CMV's `trim` feature removes this overhead when creating a snapshot/branch, reducing the token count sent to the API. Because Anthropic uses [prompt caching](https://docs.anthropic.com/en/docs/build-with-claude/prompt-caching), trimming changes the prompt prefix and causes a cache miss on the first subsequent turn. Since cache writes cost 1.25x base price while cache reads cost 0.1x, this miss introduces a one-time cost penalty.

The question is whether subsequent per-turn savings (from caching a smaller prefix) recover that penalty.

---

## Methodology

### Data Collection
- Scanned all Claude Code sessions from `~/.claude/projects/`
- Excluded subagent sessions (internal Claude processes)
- Filtered out sessions with <10 messages or <5,000 tokens
- Excluded currently active sessions
- **76 sessions** qualified for analysis
- All sessions are from a single user (the author). Multi-user data would strengthen these findings — see [Reproduce These Results](#reproduce-these-results) for how to contribute.

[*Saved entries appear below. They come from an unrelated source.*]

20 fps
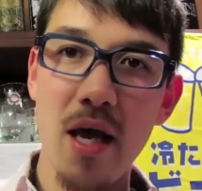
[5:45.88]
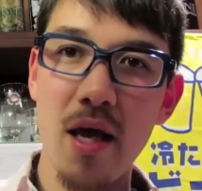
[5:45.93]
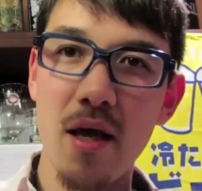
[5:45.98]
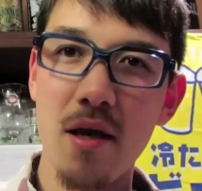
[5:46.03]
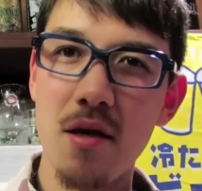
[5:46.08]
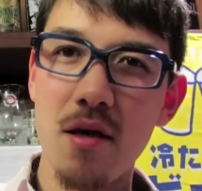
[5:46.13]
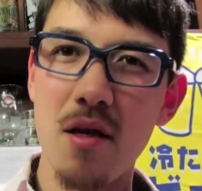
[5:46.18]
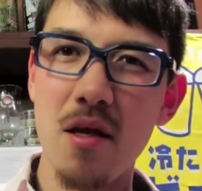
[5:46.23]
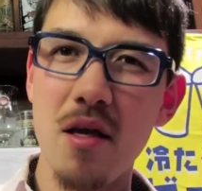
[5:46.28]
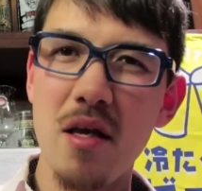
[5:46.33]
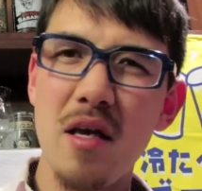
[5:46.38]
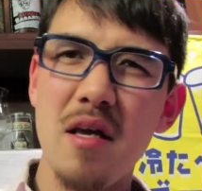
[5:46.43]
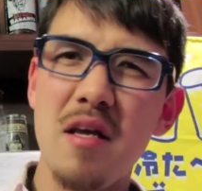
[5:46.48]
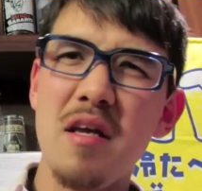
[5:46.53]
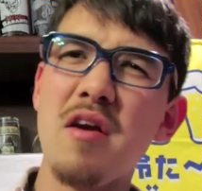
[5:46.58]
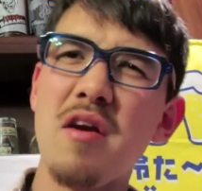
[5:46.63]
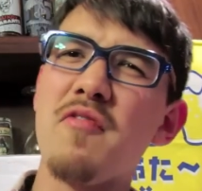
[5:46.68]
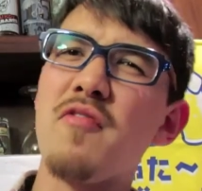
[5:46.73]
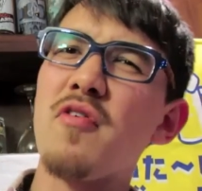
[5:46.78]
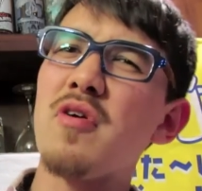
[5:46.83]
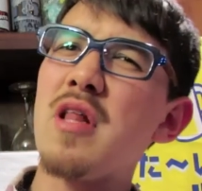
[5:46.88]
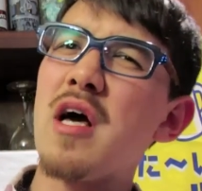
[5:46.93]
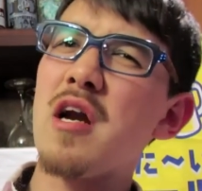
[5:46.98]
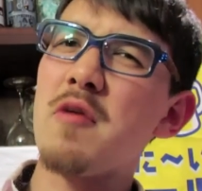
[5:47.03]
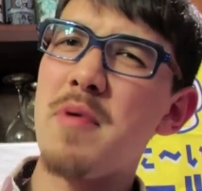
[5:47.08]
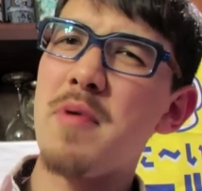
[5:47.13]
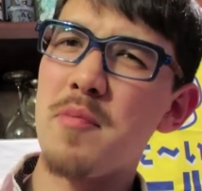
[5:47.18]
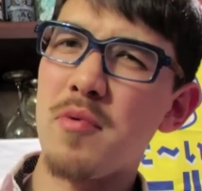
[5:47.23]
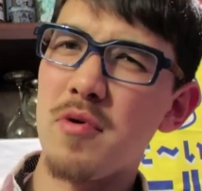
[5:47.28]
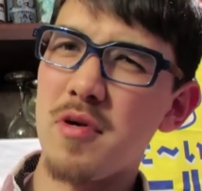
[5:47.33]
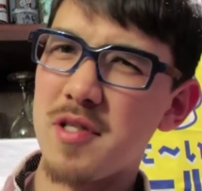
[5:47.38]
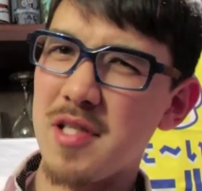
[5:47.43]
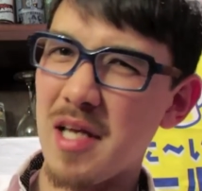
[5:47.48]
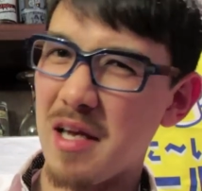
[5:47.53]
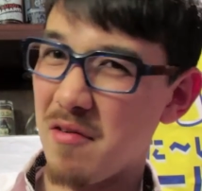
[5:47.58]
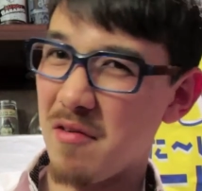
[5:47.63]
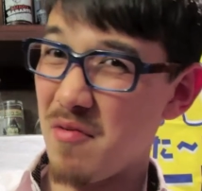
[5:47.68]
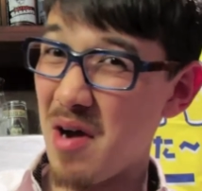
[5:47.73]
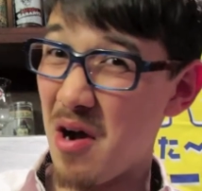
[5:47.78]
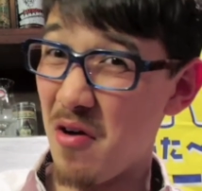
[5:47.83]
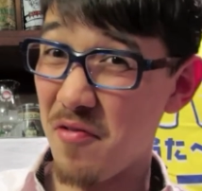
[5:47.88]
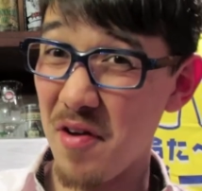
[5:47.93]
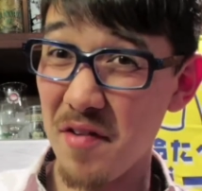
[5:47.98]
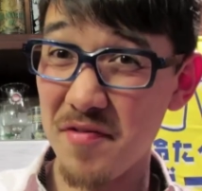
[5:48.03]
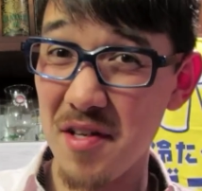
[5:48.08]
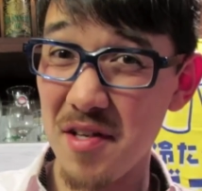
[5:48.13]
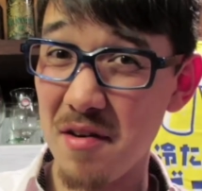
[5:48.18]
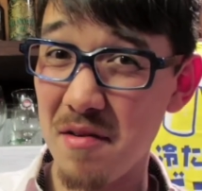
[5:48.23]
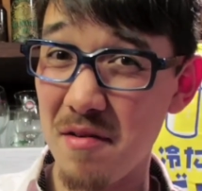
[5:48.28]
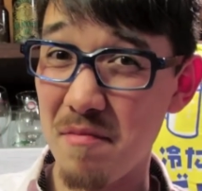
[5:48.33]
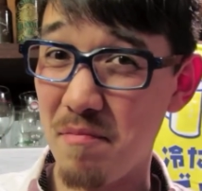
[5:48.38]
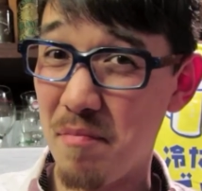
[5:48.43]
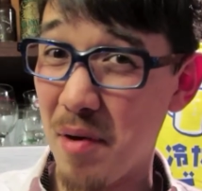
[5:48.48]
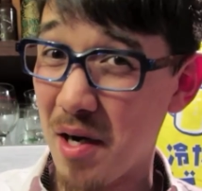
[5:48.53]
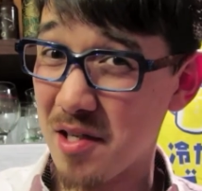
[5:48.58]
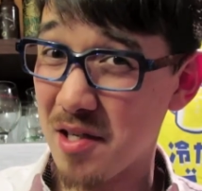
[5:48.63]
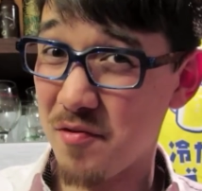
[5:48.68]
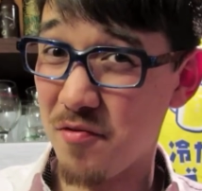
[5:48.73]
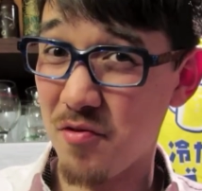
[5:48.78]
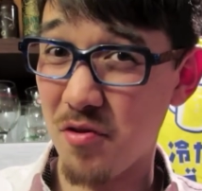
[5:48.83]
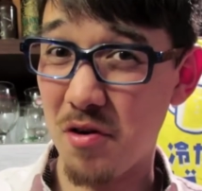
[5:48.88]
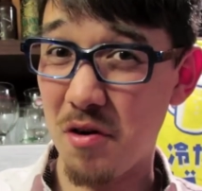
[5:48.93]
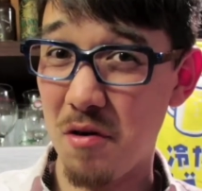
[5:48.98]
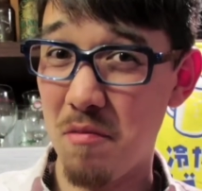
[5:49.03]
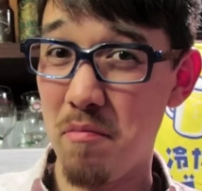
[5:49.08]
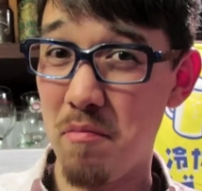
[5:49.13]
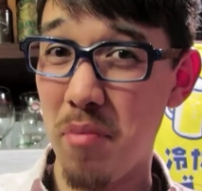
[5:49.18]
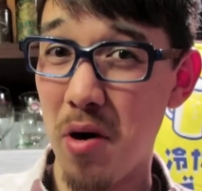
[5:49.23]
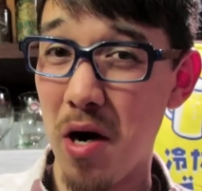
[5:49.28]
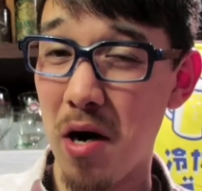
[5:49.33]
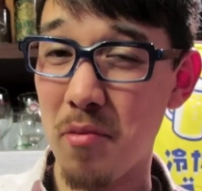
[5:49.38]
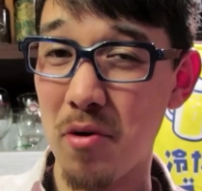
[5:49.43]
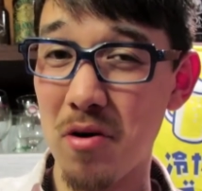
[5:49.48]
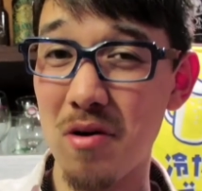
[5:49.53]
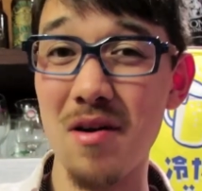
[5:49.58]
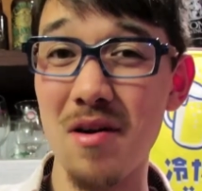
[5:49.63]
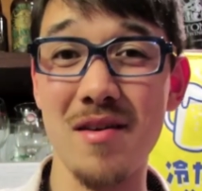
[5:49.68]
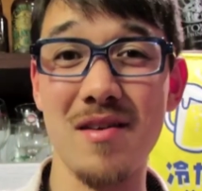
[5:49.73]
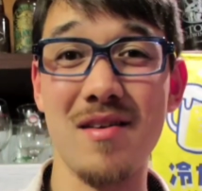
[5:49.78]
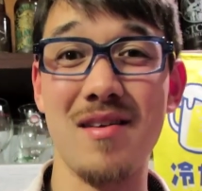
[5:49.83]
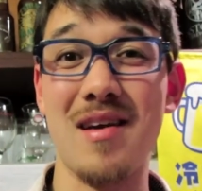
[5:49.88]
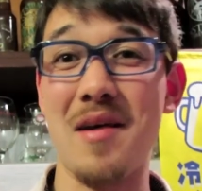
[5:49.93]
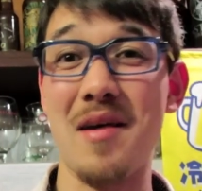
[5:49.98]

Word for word: and you know, for a lot of people, it's like oh, 15 bucks for a bomber.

### Ground-Truth Trim Analysis (v2.0)

Unlike previous versions of this analysis which estimated reduction using byte-ratio heuristics, this version **runs the actual v2.0 trimmer** on every qualifying session. Each session is trimmed to a temporary file, the real `TrimMetrics` (original bytes, trimmed bytes, items stubbed/stripped/removed) are collected, and the temp file is discarded. This eliminates the ~2x estimation gap observed in v1.0.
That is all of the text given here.